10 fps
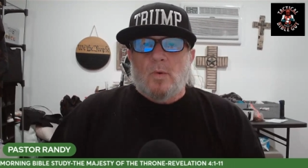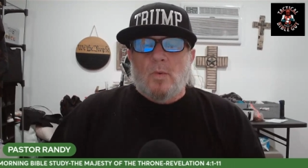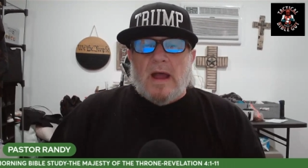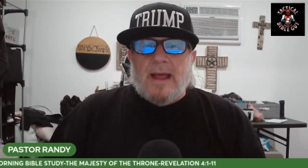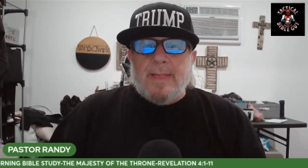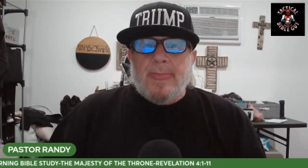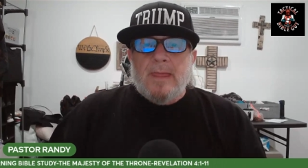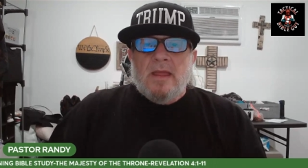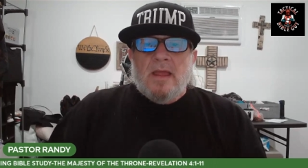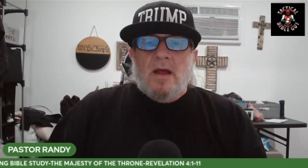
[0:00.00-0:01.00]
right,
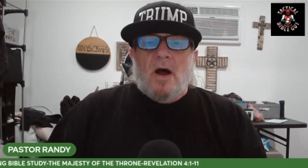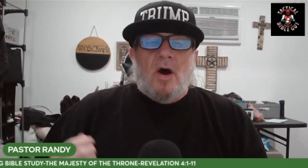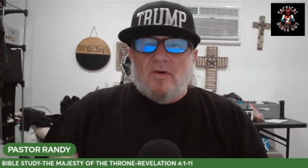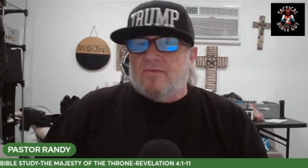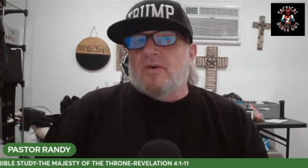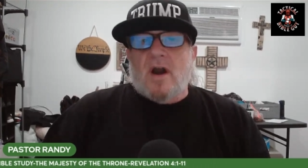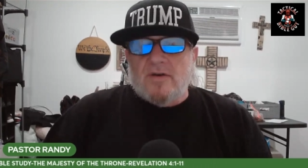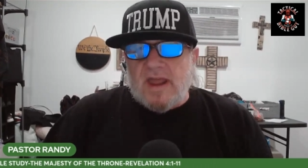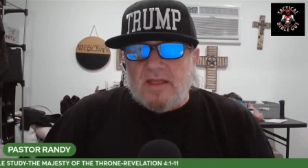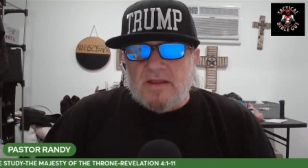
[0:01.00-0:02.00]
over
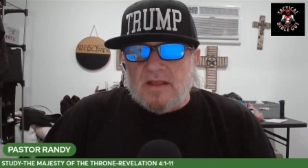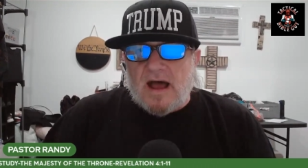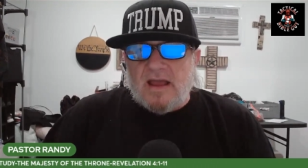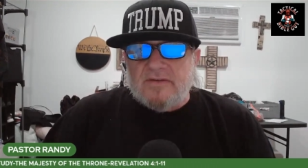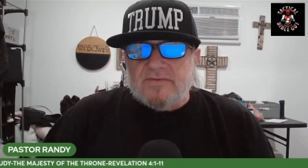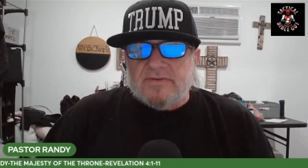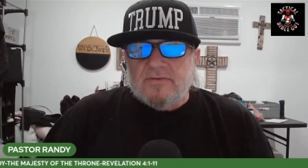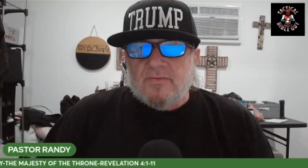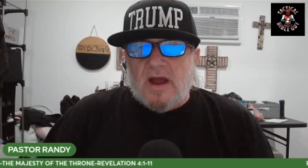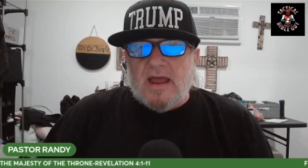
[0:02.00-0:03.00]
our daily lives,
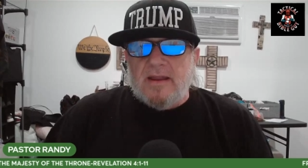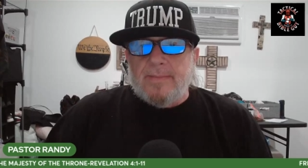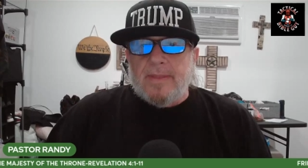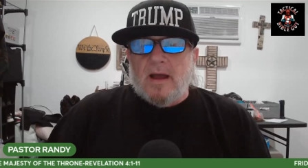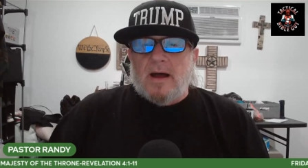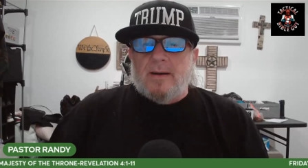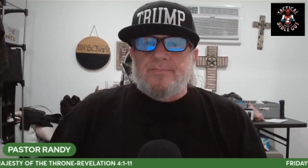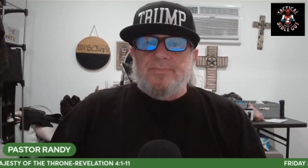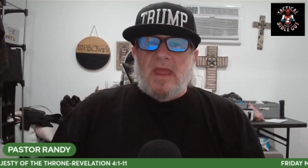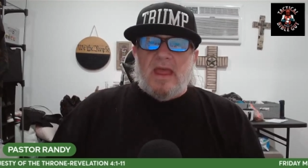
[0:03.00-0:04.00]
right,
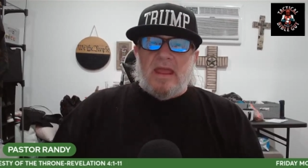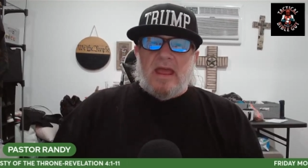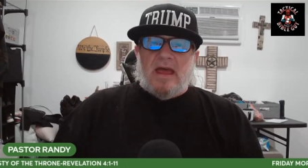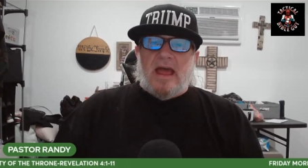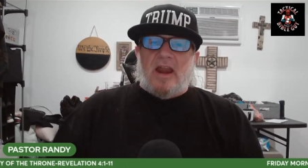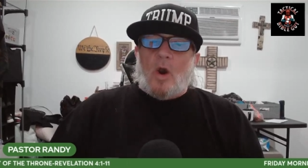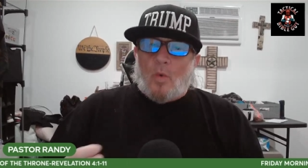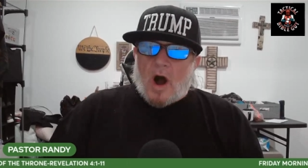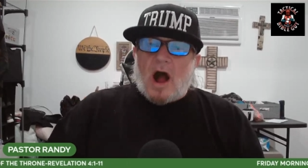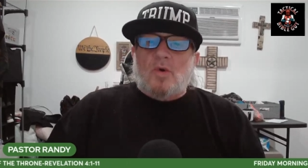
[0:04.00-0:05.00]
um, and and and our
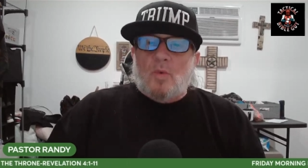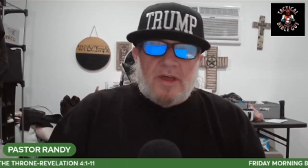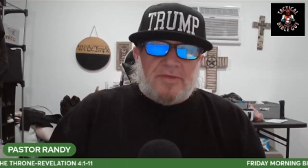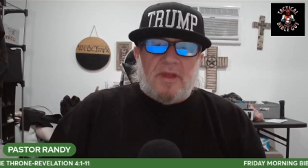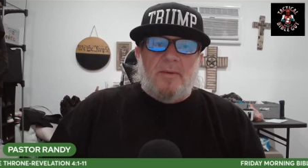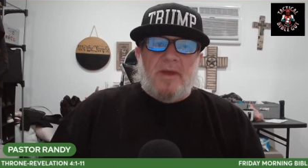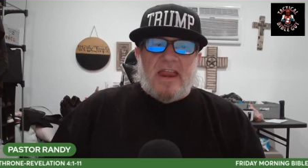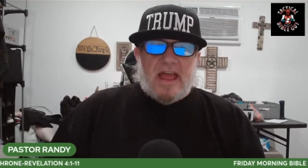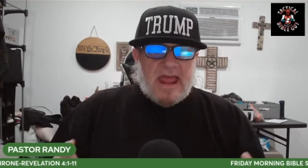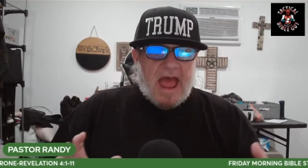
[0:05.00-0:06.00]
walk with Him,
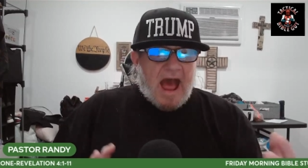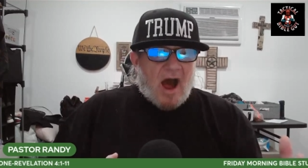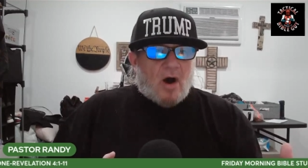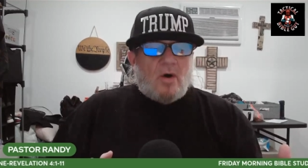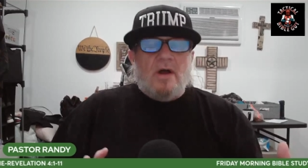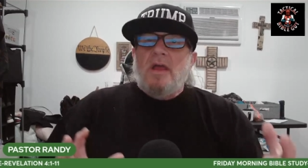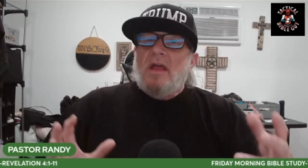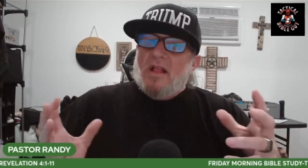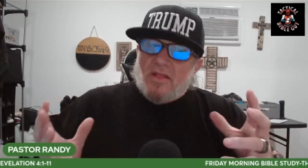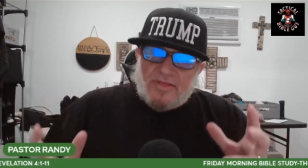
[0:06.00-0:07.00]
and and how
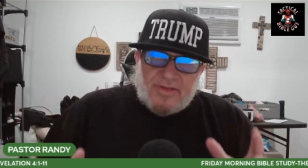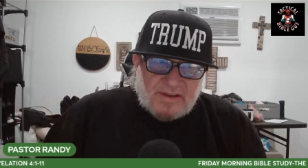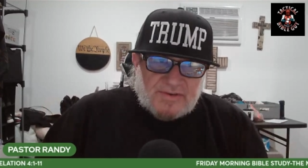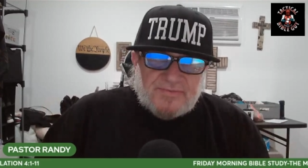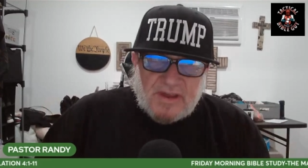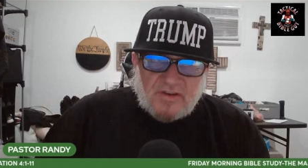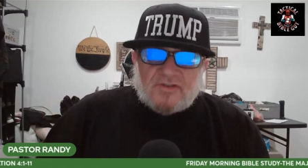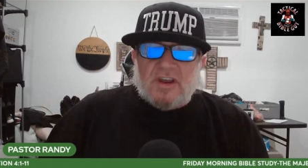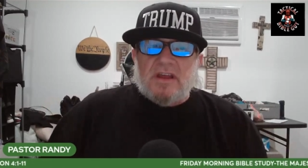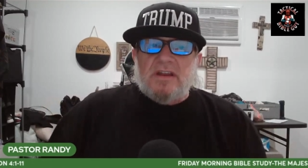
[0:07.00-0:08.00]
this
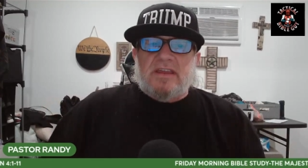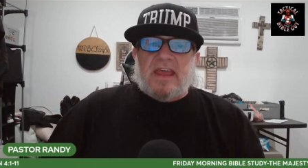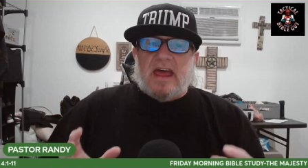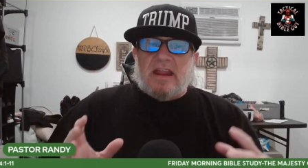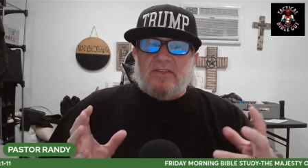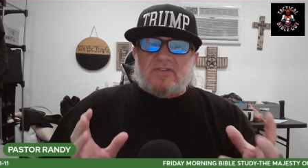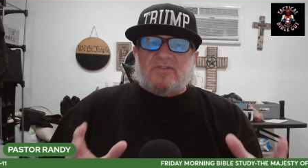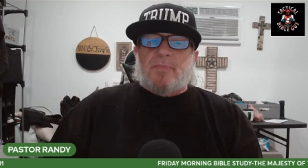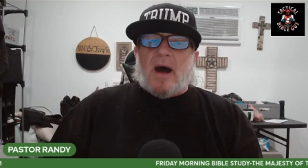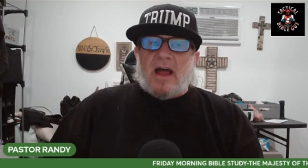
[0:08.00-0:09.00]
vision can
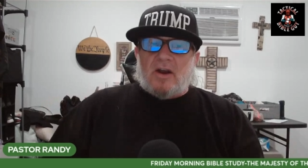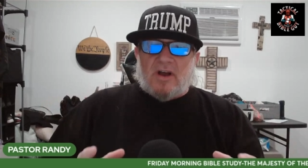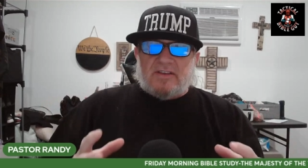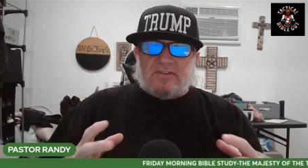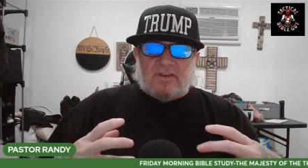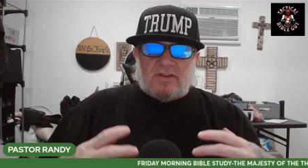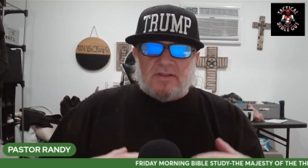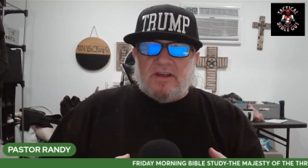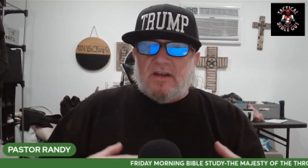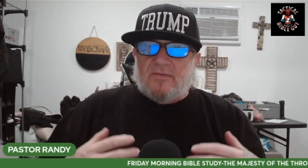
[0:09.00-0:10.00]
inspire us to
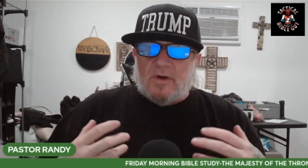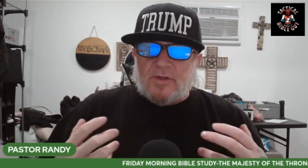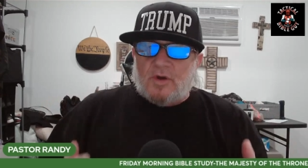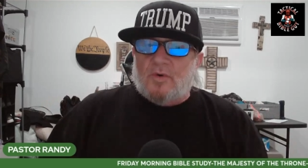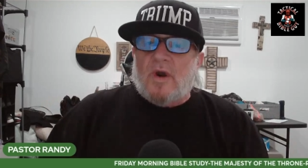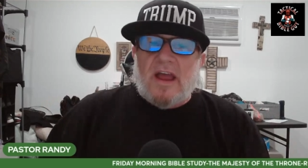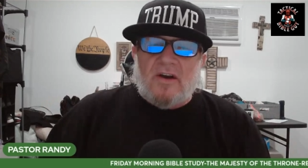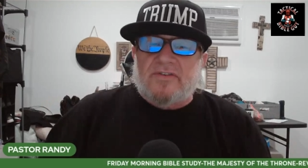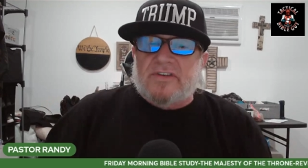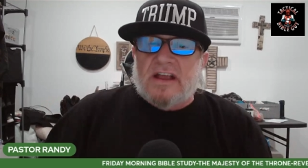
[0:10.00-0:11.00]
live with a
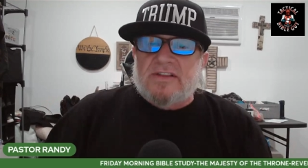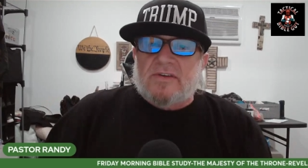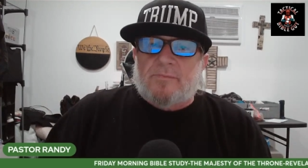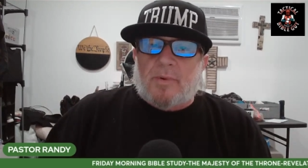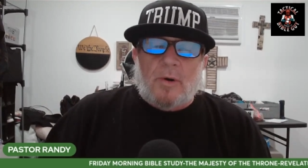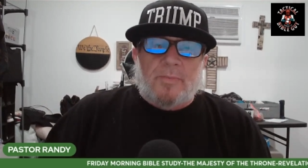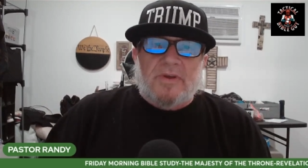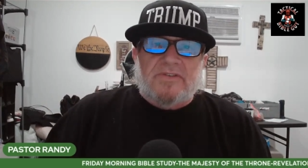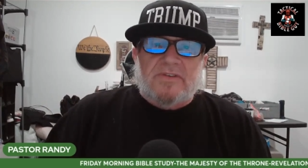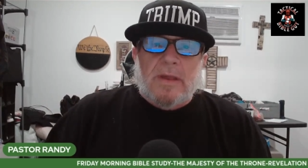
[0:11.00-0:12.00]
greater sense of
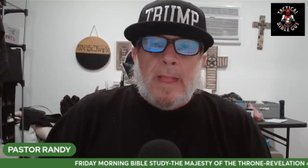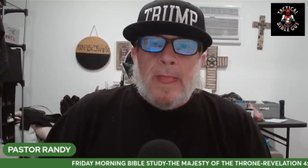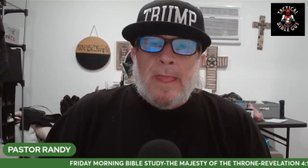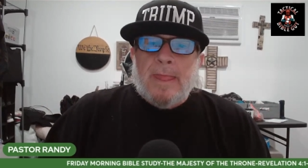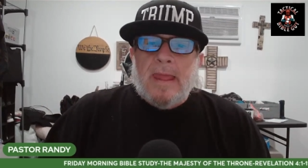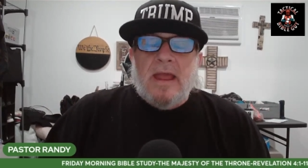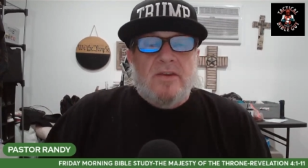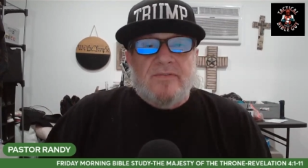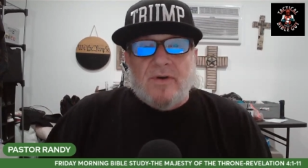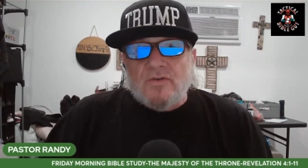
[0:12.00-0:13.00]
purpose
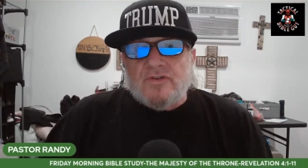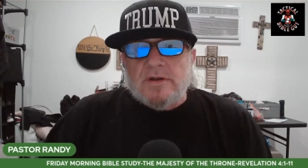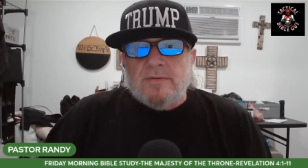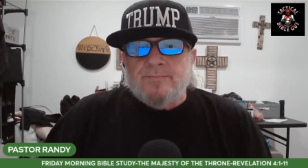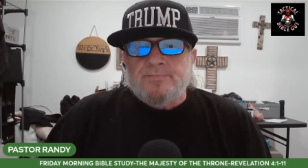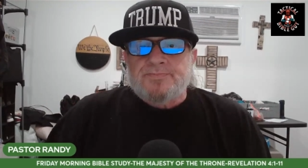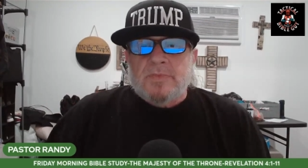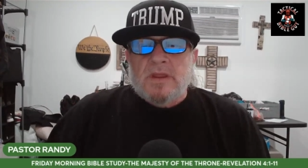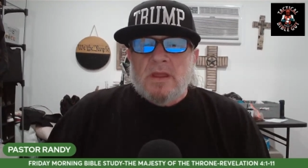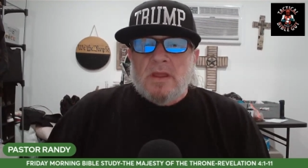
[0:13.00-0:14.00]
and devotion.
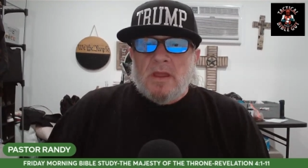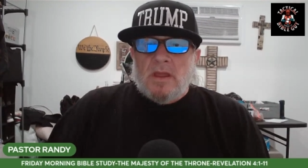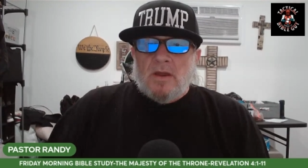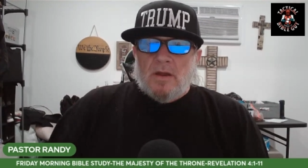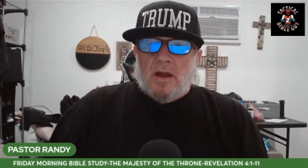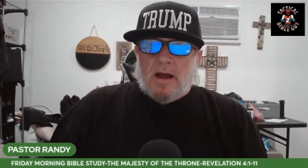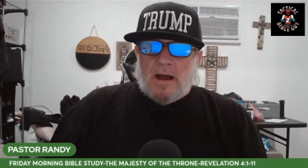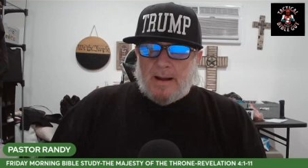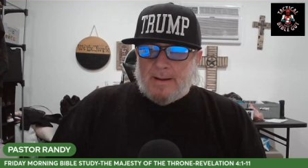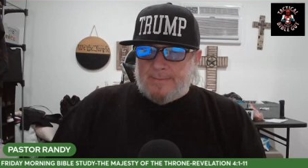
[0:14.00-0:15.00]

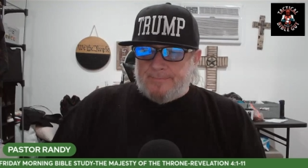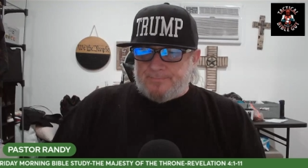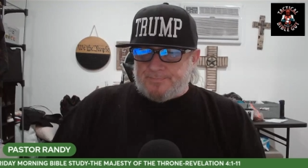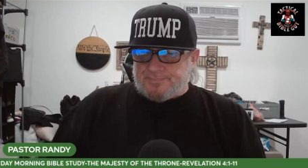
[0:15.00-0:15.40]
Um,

----------------

[GOAL OF THE EXERCISE]
Without the pictures, write out all of the material exactly.

[SOLUTION]
10 fps
[0:00.00-0:01.00]
right,
[0:01.00-0:02.00]
over
[0:02.00-0:03.00]
our daily lives,
[0:03.00-0:04.00]
right,
[0:04.00-0:05.00]
um, and and and our
[0:05.00-0:06.00]
walk with Him,
[0:06.00-0:07.00]
and and how
[0:07.00-0:08.00]
this
[0:08.00-0:09.00]
vision can
[0:09.00-0:10.00]
inspire us to
[0:10.00-0:11.00]
live with a
[0:11.00-0:12.00]
greater sense of
[0:12.00-0:13.00]
purpose
[0:13.00-0:14.00]
and devotion.
[0:14.00-0:15.00]

[0:15.00-0:15.40]
Um,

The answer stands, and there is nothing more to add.